Dedication: Mauss, Marcel-Israël (1872–1950), French anthropologist and sociologist; nephew and colleague of Durkheim; often considered the father of modern French anthropology. Although Mauss never did fieldwork, he turned the attention of French sociologists, philosophers and psychologists towards ethnology. He also tried to display the close relationship between Anthropology and Psychology. He did this through his many works. Among one of his earliest is Sacrifice: Its Nature and Function in 1899. His most influential is thought to be The Gift written in 1925. This work concentrated on his theory of "Gift Exchange." It explores the religious, legal, economic, mythological and other aspects of giving, receiving and repaying in different cultures. He envisions earlier societies as having individuals who were "less sad, less serious, less miserly, and less personal than we are. Externally at least, they were or are more generous, more giving than we are. . . . We will rediscover motives for living and acting that are still prevalent in many societies and classes: the joy of public giving; the delight in generous expenditure on the arts; the pleasure in hospitality and in private and public festival."
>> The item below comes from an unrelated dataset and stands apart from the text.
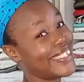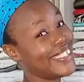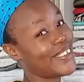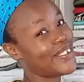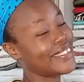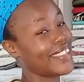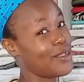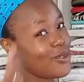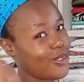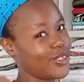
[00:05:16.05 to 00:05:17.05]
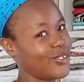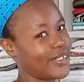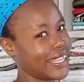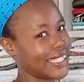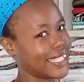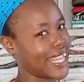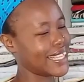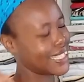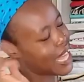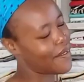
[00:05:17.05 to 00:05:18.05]
Cindy, I'll say, I know you're curious.
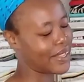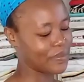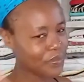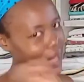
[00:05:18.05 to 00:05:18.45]
So,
Marcel Mauss was regarded as a highly intellectual man with an encyclopedic mind familiar with an exceptional breadth of ethnographic and linguistic knowledge. He was an inspiration to many.

References:
Mauss, Marcel, Encyclopedia Britannica. Encyclopedia Britannica Inc., 1996.
Mauss, Marcel, The Concise Columbia Encyclopedia. Columbia University Press, 1991.
Winters, Christopher, International Dictionary of Anthropologists. New York: Garland Publishing, 1991. pp. 462 - 463.